• _WHAT YOU ARE ASKED TO DO_: With the pictures left out, write out the records verbatim.

»»

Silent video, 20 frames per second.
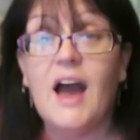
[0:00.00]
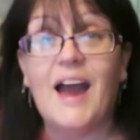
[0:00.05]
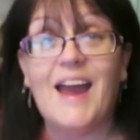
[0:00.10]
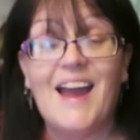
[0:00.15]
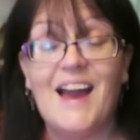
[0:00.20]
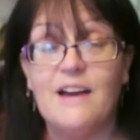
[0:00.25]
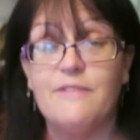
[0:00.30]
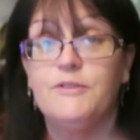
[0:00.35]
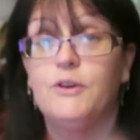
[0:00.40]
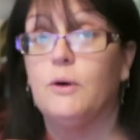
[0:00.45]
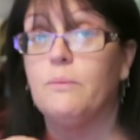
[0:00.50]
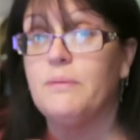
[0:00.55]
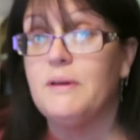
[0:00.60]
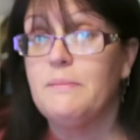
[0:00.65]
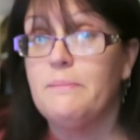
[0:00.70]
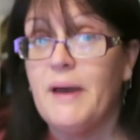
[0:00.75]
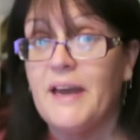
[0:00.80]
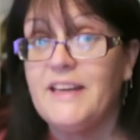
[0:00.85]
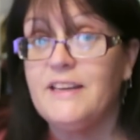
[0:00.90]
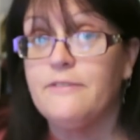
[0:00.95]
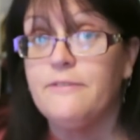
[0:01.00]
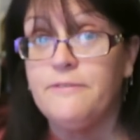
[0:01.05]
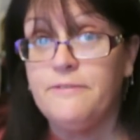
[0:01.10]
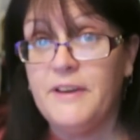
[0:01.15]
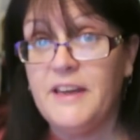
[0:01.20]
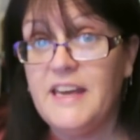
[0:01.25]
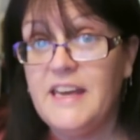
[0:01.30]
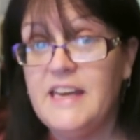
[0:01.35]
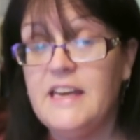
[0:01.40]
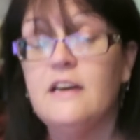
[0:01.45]
I have not been paid a
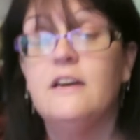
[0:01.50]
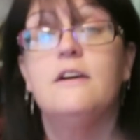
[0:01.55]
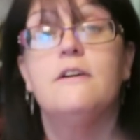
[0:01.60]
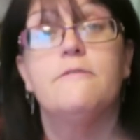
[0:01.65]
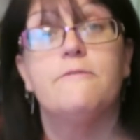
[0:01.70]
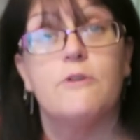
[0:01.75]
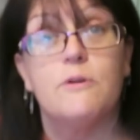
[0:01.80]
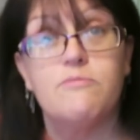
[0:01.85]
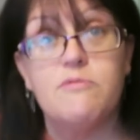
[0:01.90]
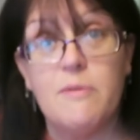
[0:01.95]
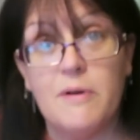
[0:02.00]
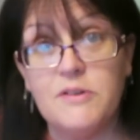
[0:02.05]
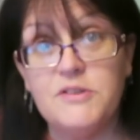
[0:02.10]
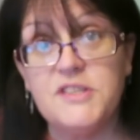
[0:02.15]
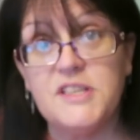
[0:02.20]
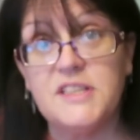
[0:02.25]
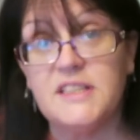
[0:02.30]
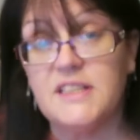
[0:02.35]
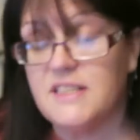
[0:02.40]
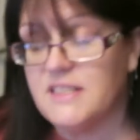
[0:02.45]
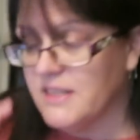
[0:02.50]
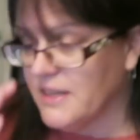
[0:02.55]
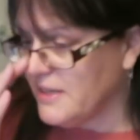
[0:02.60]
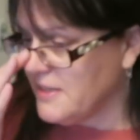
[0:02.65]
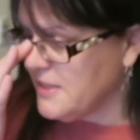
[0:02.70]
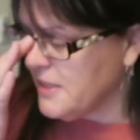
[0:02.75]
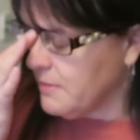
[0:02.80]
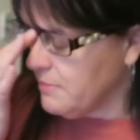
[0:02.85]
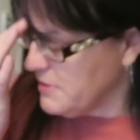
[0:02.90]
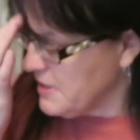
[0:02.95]
fee for promoting these
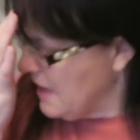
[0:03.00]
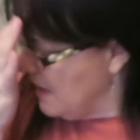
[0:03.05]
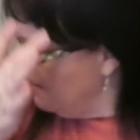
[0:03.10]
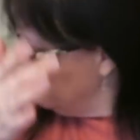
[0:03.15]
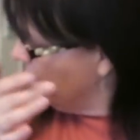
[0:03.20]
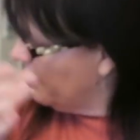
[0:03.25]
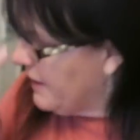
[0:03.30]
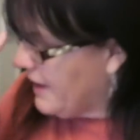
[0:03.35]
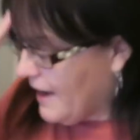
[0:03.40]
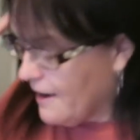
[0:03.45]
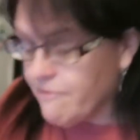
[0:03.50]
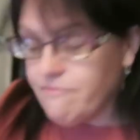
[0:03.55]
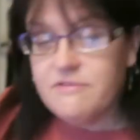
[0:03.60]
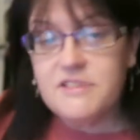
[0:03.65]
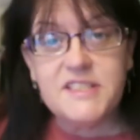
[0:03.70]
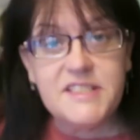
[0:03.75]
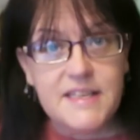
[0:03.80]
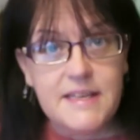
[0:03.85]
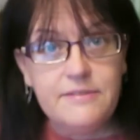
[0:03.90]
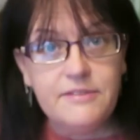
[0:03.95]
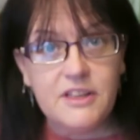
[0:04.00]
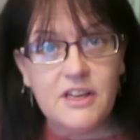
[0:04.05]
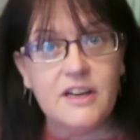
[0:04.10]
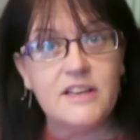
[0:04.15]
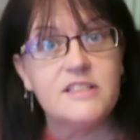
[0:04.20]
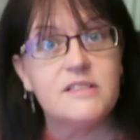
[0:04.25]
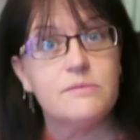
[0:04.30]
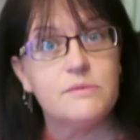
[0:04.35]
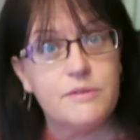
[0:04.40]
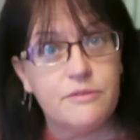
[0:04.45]
items, but I have received the
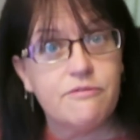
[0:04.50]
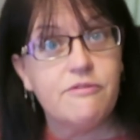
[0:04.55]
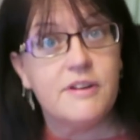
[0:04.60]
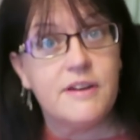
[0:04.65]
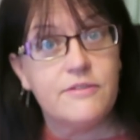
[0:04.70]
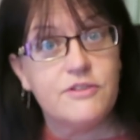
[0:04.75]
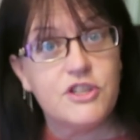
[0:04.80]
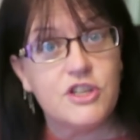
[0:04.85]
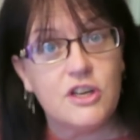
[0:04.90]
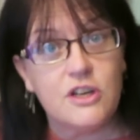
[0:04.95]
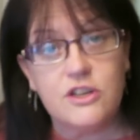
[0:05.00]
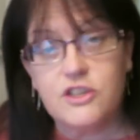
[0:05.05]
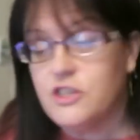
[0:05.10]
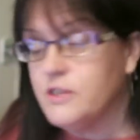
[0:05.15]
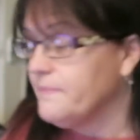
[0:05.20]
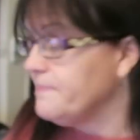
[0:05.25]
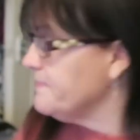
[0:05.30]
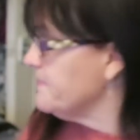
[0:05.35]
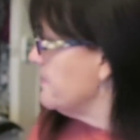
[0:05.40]
items free of charge.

««

• _OUTPUT_:
Silent video, 20 frames per second.
[0:00.00]
[0:00.05]
[0:00.10]
[0:00.15]
[0:00.20]
[0:00.25]
[0:00.30]
[0:00.35]
[0:00.40]
[0:00.45]
[0:00.50]
[0:00.55]
[0:00.60]
[0:00.65]
[0:00.70]
[0:00.75]
[0:00.80]
[0:00.85]
[0:00.90]
[0:00.95]
[0:01.00]
[0:01.05]
[0:01.10]
[0:01.15]
[0:01.20]
[0:01.25]
[0:01.30]
[0:01.35]
[0:01.40]
[0:01.45]
I have not been paid a
[0:01.50]
[0:01.55]
[0:01.60]
[0:01.65]
[0:01.70]
[0:01.75]
[0:01.80]
[0:01.85]
[0:01.90]
[0:01.95]
[0:02.00]
[0:02.05]
[0:02.10]
[0:02.15]
[0:02.20]
[0:02.25]
[0:02.30]
[0:02.35]
[0:02.40]
[0:02.45]
[0:02.50]
[0:02.55]
[0:02.60]
[0:02.65]
[0:02.70]
[0:02.75]
[0:02.80]
[0:02.85]
[0:02.90]
[0:02.95]
fee for promoting these
[0:03.00]
[0:03.05]
[0:03.10]
[0:03.15]
[0:03.20]
[0:03.25]
[0:03.30]
[0:03.35]
[0:03.40]
[0:03.45]
[0:03.50]
[0:03.55]
[0:03.60]
[0:03.65]
[0:03.70]
[0:03.75]
[0:03.80]
[0:03.85]
[0:03.90]
[0:03.95]
[0:04.00]
[0:04.05]
[0:04.10]
[0:04.15]
[0:04.20]
[0:04.25]
[0:04.30]
[0:04.35]
[0:04.40]
[0:04.45]
items, but I have received the
[0:04.50]
[0:04.55]
[0:04.60]
[0:04.65]
[0:04.70]
[0:04.75]
[0:04.80]
[0:04.85]
[0:04.90]
[0:04.95]
[0:05.00]
[0:05.05]
[0:05.10]
[0:05.15]
[0:05.20]
[0:05.25]
[0:05.30]
[0:05.35]
[0:05.40]
items free of charge.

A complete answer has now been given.